Moral lesson: be careful... EXTRA CAREFUL!


Goodnight,
larraineBee ❤

Saturday, July 21, 2012

Finding Purpose in Dreams

Sometimes, I'm too caught up in my ideal/perfect world. Of course, it's just a fragment of my imagination. Things I wished were happening to me, things I wish I had, places I wished to visit... the list goes on. In my perfect world, the sky's the limit! There's no problem with accessibility to anything, and the choices are limitless. Sometimes I wish I could really live in that world. A world where I am successful, I am looked up as a "powerful" woman- and I don't mean the Wonder Woman type.  However, as it is just a fragment of my imagination and I'm just a human being, I need to stop thinking about the "what if's" and make life happen with anything I currently have.

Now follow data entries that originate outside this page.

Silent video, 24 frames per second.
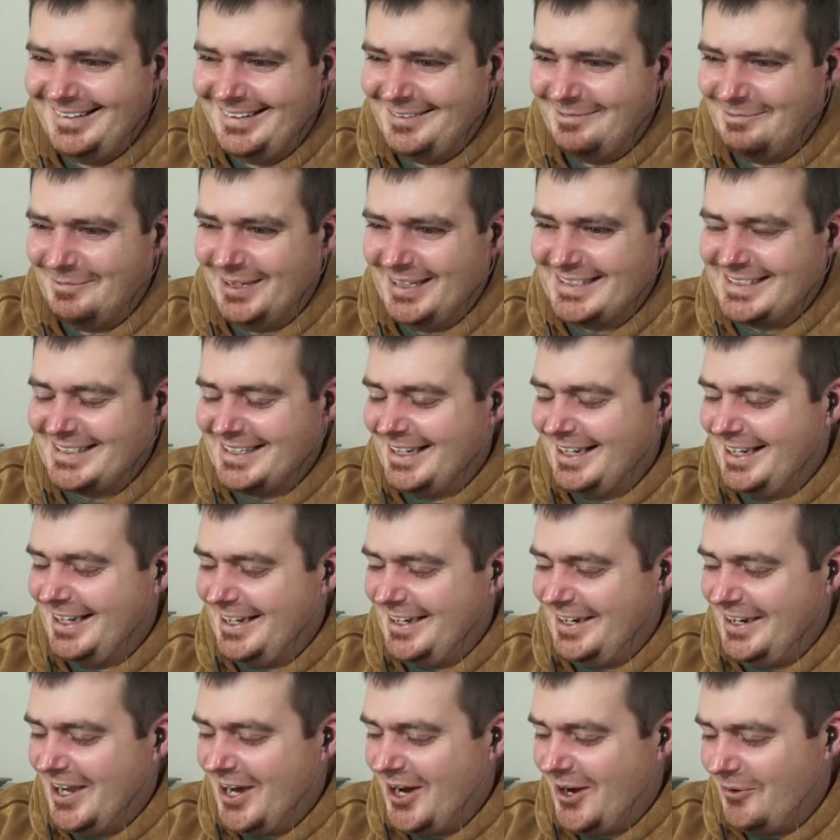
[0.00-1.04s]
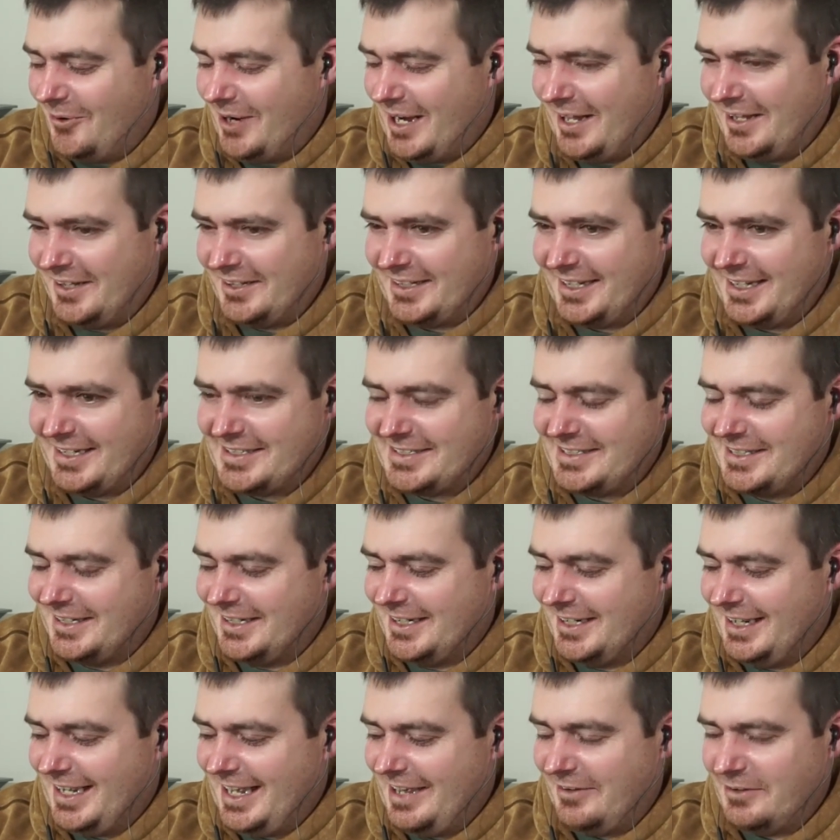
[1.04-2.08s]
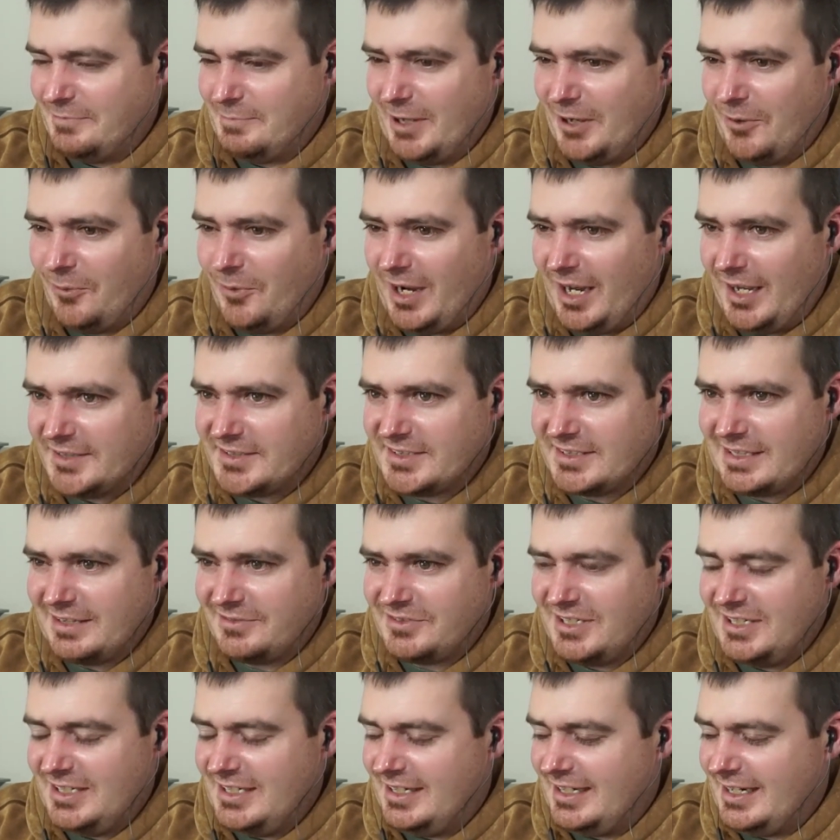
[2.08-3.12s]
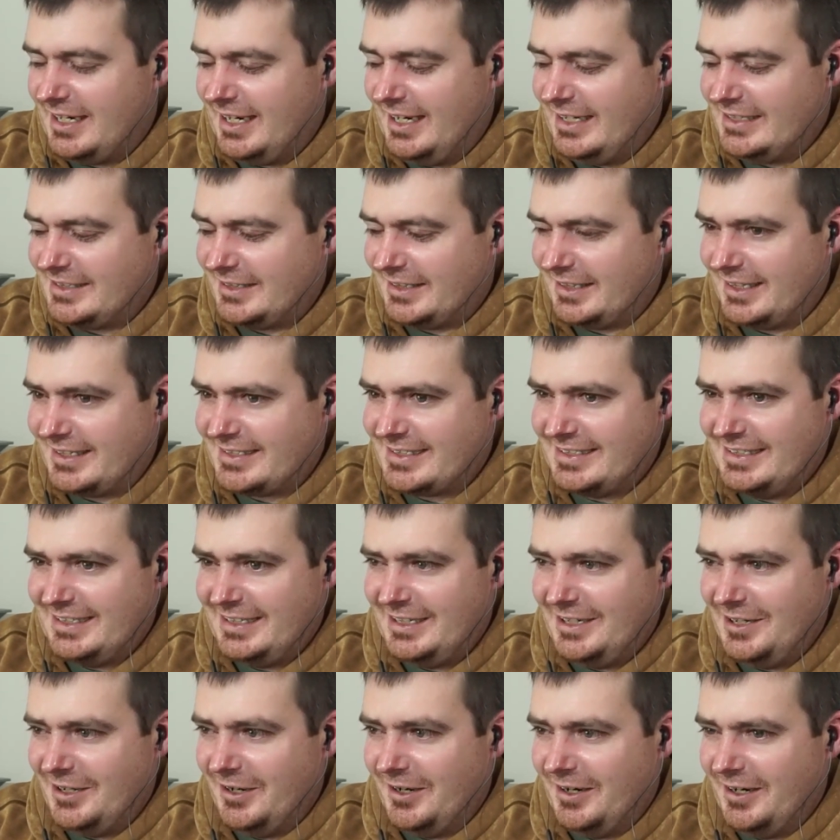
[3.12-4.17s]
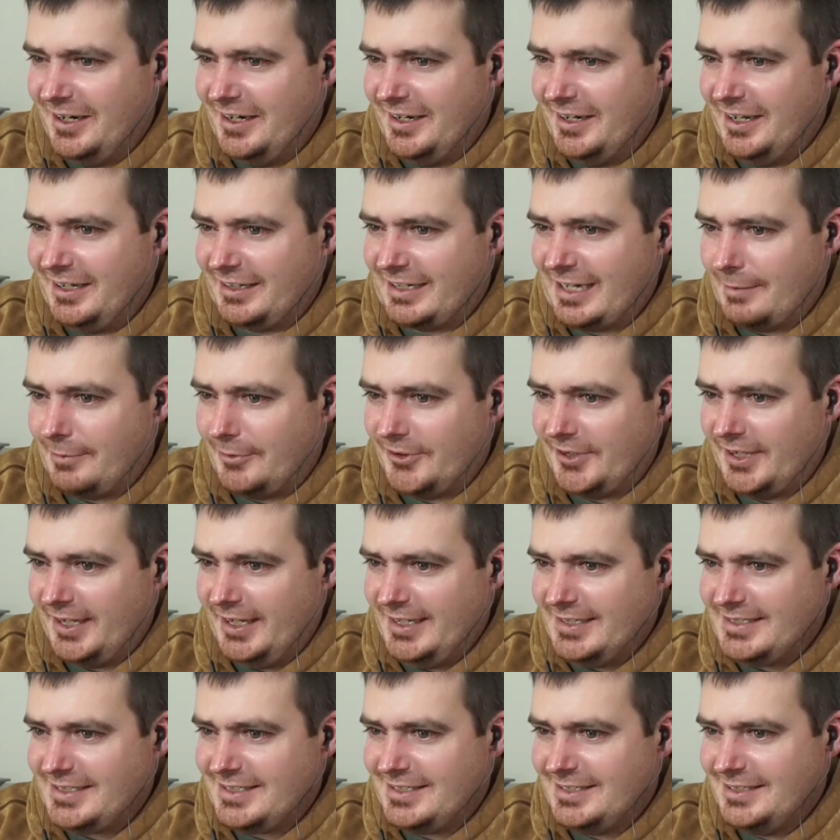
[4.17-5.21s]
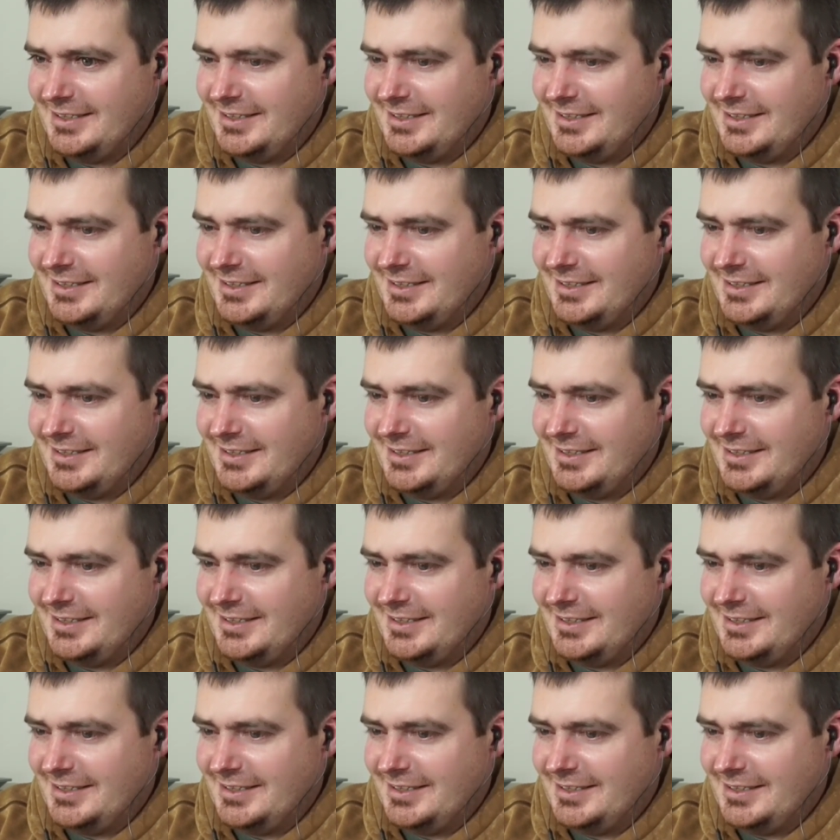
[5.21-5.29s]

But no, I'll get to. It's been a while since I've seen you guys. I get to see you here in a couple days.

I guess having a "perfect world" for yourself can actually motivate you to do better in work, school, etc. It's like you're guiding yourself and projecting where you'd like to be in the future, what you want to attain. Of course, in REAL life, there aren't any shortcuts. We need to undergo a lot of disappointments, failures, heartaches, happiness, etc before we get to where we foresee ourselves to be. It is a whirlwind of emotions, sometimes it's so overwhelming. Having a balance in your life and people close to you such as family and friends can definitely help you get through life from day to day. I wish I could say that I've achieved something greater and say that I've found myself in a place I projected I would be. Somehow, I still have a long way to go. I'm just so motivated right now because things are slowly falling into place no matter how slow they picked up. I am so excited and really looking forward to what I can really become in 5 to 10 years from now. I guess the purpose of keeping that "imagination" kept me alive and motivated me to do something about my life if I wanted to become somebody at least for myself. Setting goals can be very difficult and sometimes not aligned with our strengths but I do believe that whatever we set our hearts and minds into, we will definitely land on the very spot we have hoped for ourselves.

And with that, I'll leave you with a few quotes from people who dreamt of  big things and made them come true.

"Dreams are extremely important. You can't do it unless you imagine it." 
-- George Lucas


"It was the man's dream, and his inspiring attempt to make them come true that remain important." Francis Ford Coppola 

*"Dream no small dreams for they have no power to move the hearts of men." Goethe

And with that, I bid you all good night!